_Action item_
Without the pictures, reproduce the records that follow exactly.

*** Opening Records for this task ***

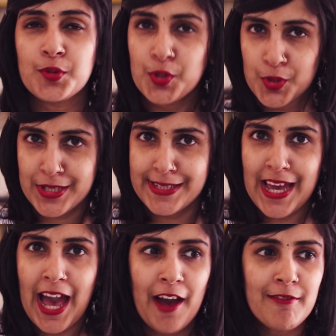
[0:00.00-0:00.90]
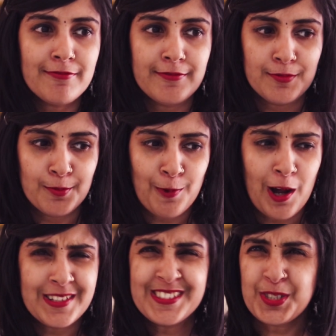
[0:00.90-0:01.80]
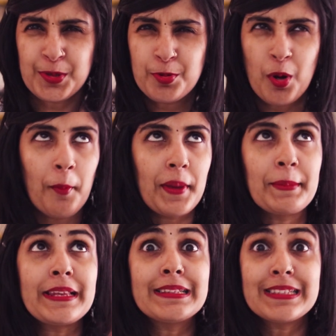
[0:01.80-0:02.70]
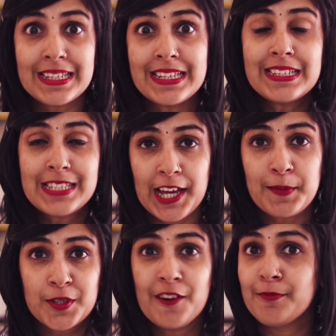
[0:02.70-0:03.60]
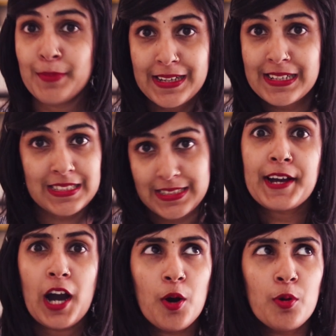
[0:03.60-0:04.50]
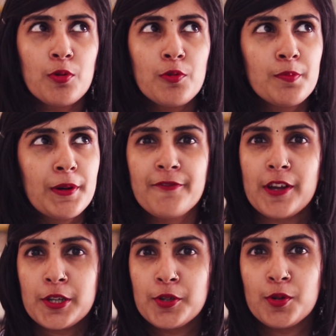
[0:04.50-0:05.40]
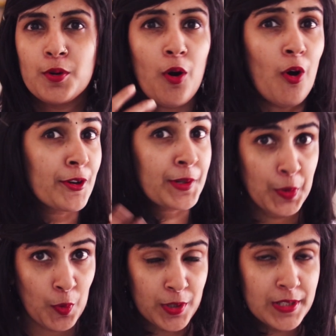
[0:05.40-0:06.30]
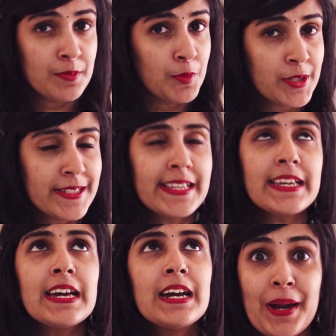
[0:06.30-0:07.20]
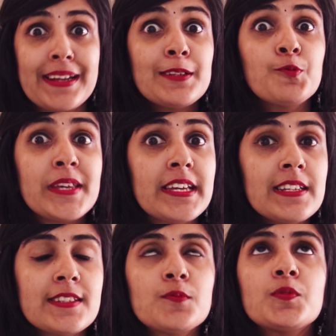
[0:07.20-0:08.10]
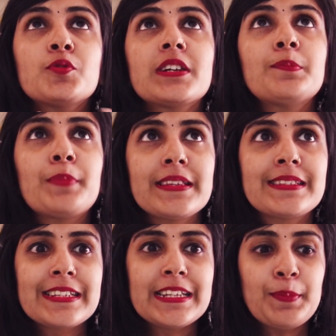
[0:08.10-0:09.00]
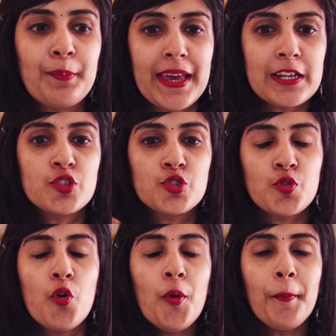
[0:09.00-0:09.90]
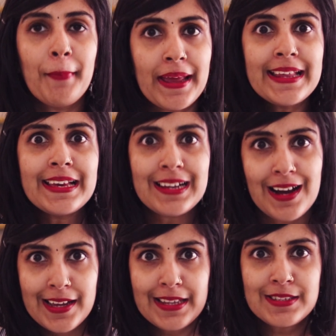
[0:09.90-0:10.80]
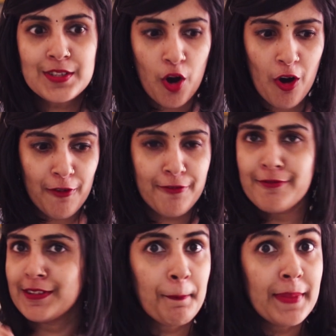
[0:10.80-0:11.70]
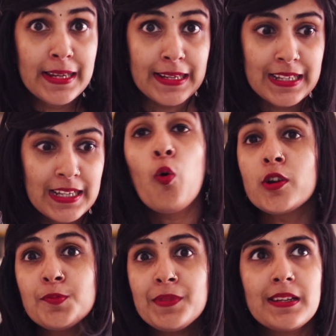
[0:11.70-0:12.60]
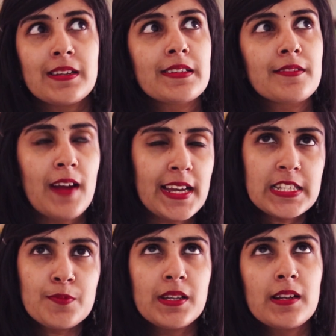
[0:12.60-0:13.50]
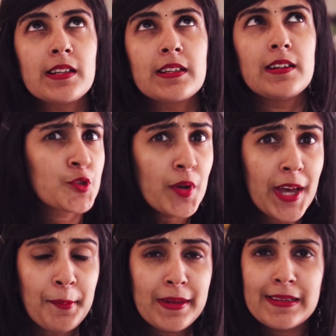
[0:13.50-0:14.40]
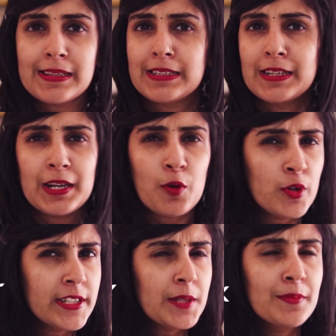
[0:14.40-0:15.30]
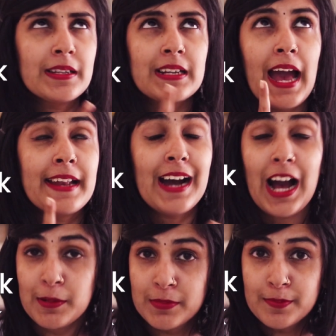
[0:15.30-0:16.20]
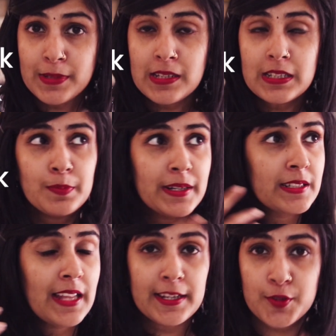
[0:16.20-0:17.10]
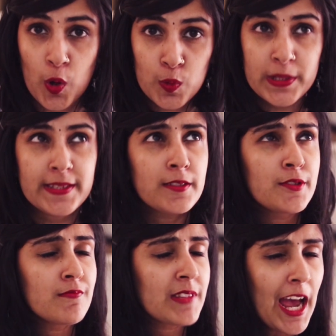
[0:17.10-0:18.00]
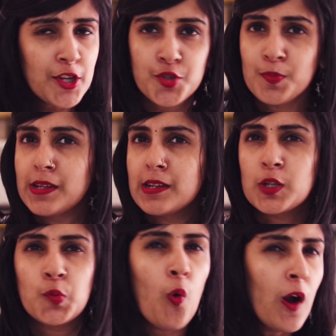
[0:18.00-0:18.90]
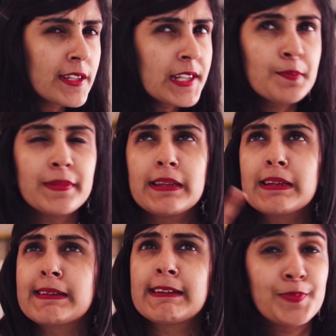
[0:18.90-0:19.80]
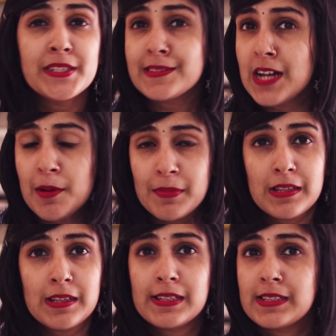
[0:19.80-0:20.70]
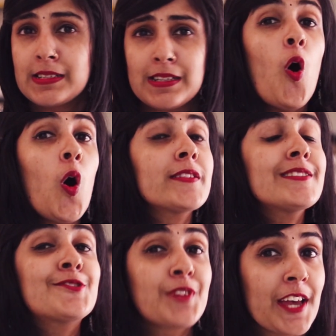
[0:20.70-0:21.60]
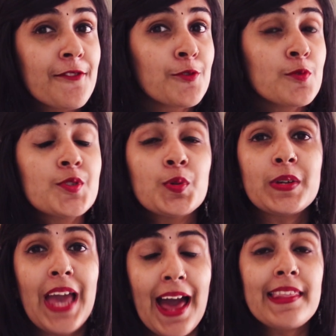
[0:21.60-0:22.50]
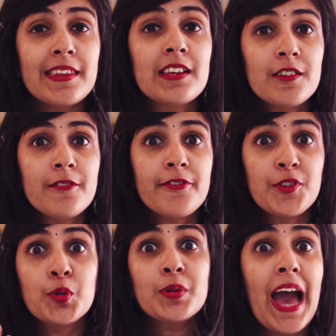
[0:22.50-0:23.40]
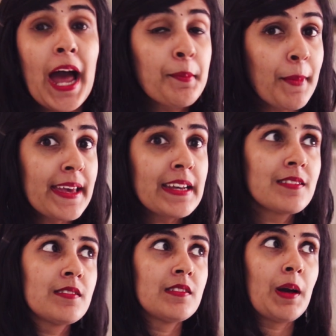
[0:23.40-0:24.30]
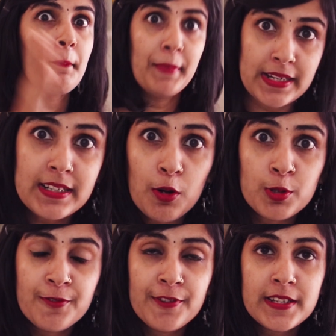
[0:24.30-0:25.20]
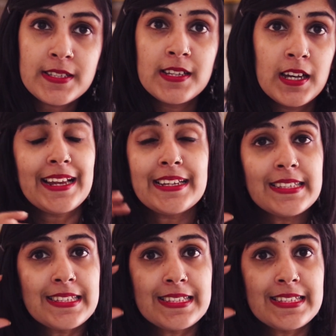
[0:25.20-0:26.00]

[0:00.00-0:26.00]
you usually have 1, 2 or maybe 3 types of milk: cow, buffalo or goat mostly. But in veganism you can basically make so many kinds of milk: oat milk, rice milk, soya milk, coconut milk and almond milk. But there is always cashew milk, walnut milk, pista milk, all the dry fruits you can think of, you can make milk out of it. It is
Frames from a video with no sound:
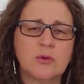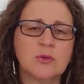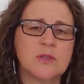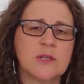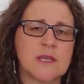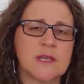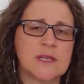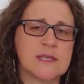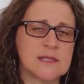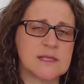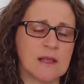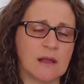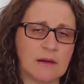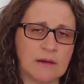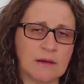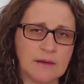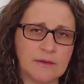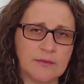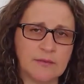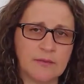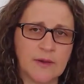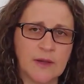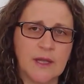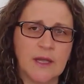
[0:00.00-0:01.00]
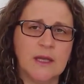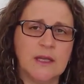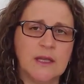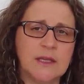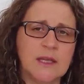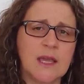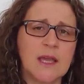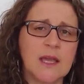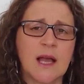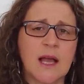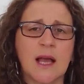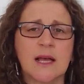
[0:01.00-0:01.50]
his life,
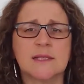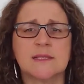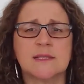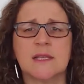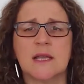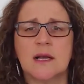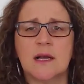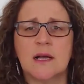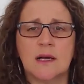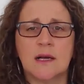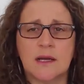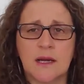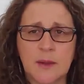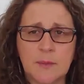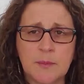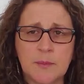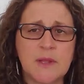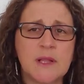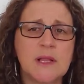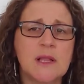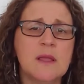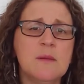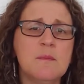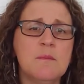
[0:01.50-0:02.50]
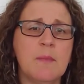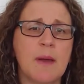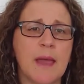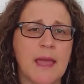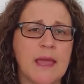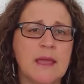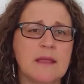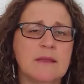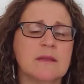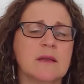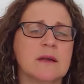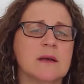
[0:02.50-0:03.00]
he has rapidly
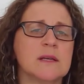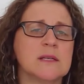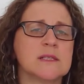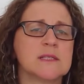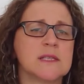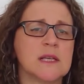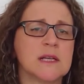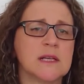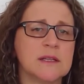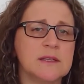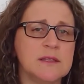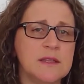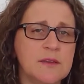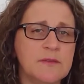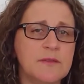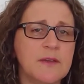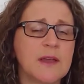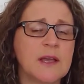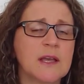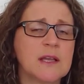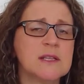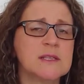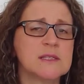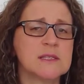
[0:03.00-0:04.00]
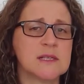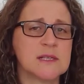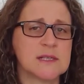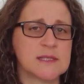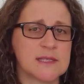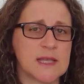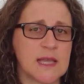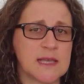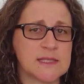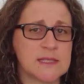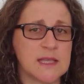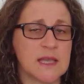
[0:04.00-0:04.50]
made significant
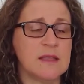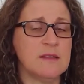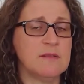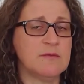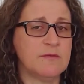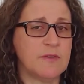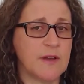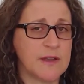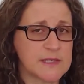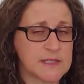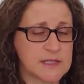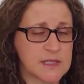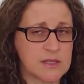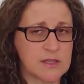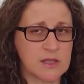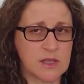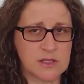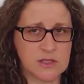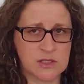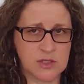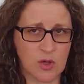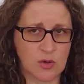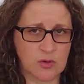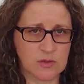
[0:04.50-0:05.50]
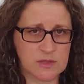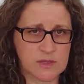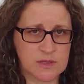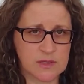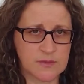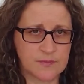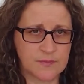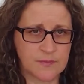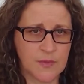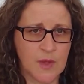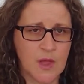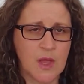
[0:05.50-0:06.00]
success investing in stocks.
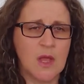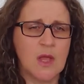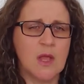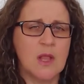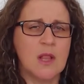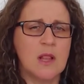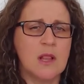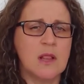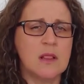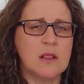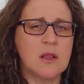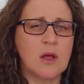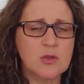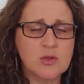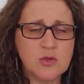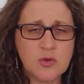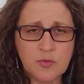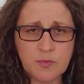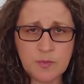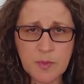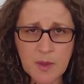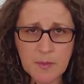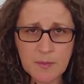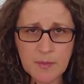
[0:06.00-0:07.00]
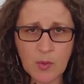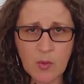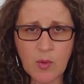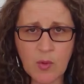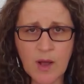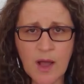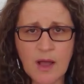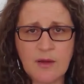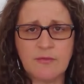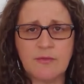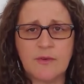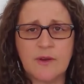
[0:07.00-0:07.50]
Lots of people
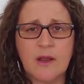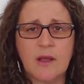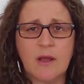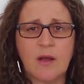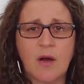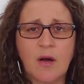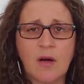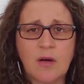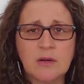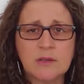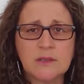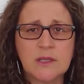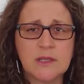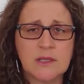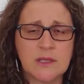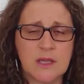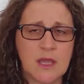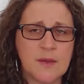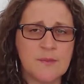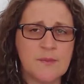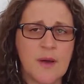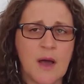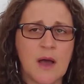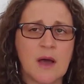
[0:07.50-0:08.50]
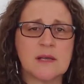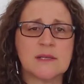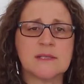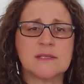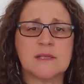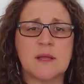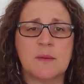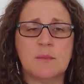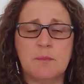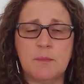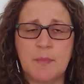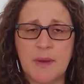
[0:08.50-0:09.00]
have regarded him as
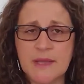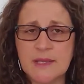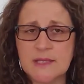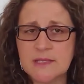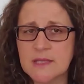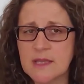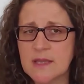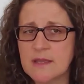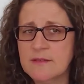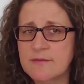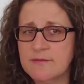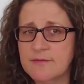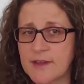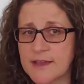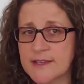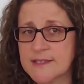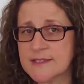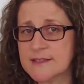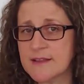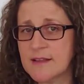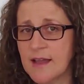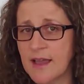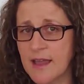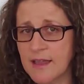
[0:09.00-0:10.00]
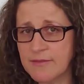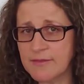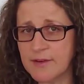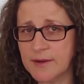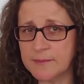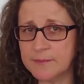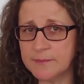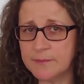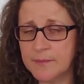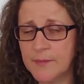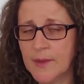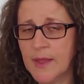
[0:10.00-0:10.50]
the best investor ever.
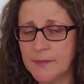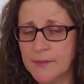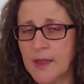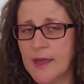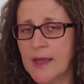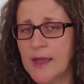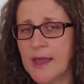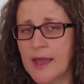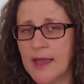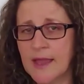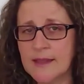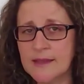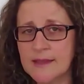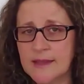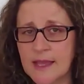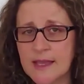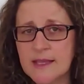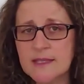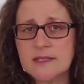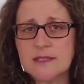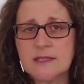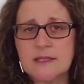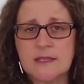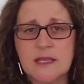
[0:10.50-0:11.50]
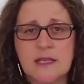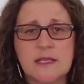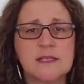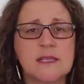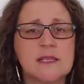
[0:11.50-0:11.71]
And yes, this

*** Closing Records for this task ***

_Task response_
[0:00.00-0:00.90]
[0:00.90-0:01.80]
[0:01.80-0:02.70]
[0:02.70-0:03.60]
[0:03.60-0:04.50]
[0:04.50-0:05.40]
[0:05.40-0:06.30]
[0:06.30-0:07.20]
[0:07.20-0:08.10]
[0:08.10-0:09.00]
[0:09.00-0:09.90]
[0:09.90-0:10.80]
[0:10.80-0:11.70]
[0:11.70-0:12.60]
[0:12.60-0:13.50]
[0:13.50-0:14.40]
[0:14.40-0:15.30]
[0:15.30-0:16.20]
[0:16.20-0:17.10]
[0:17.10-0:18.00]
[0:18.00-0:18.90]
[0:18.90-0:19.80]
[0:19.80-0:20.70]
[0:20.70-0:21.60]
[0:21.60-0:22.50]
[0:22.50-0:23.40]
[0:23.40-0:24.30]
[0:24.30-0:25.20]
[0:25.20-0:26.00]

[0:00.00-0:26.00]
you usually have 1, 2 or maybe 3 types of milk: cow, buffalo or goat mostly. But in veganism you can basically make so many kinds of milk: oat milk, rice milk, soya milk, coconut milk and almond milk. But there is always cashew milk, walnut milk, pista milk, all the dry fruits you can think of, you can make milk out of it. It is
Frames from a video with no sound:
[0:00.00-0:01.00]
[0:01.00-0:01.50]
his life,
[0:01.50-0:02.50]
[0:02.50-0:03.00]
he has rapidly
[0:03.00-0:04.00]
[0:04.00-0:04.50]
made significant
[0:04.50-0:05.50]
[0:05.50-0:06.00]
success investing in stocks.
[0:06.00-0:07.00]
[0:07.00-0:07.50]
Lots of people
[0:07.50-0:08.50]
[0:08.50-0:09.00]
have regarded him as
[0:09.00-0:10.00]
[0:10.00-0:10.50]
the best investor ever.
[0:10.50-0:11.50]
[0:11.50-0:11.71]
And yes, this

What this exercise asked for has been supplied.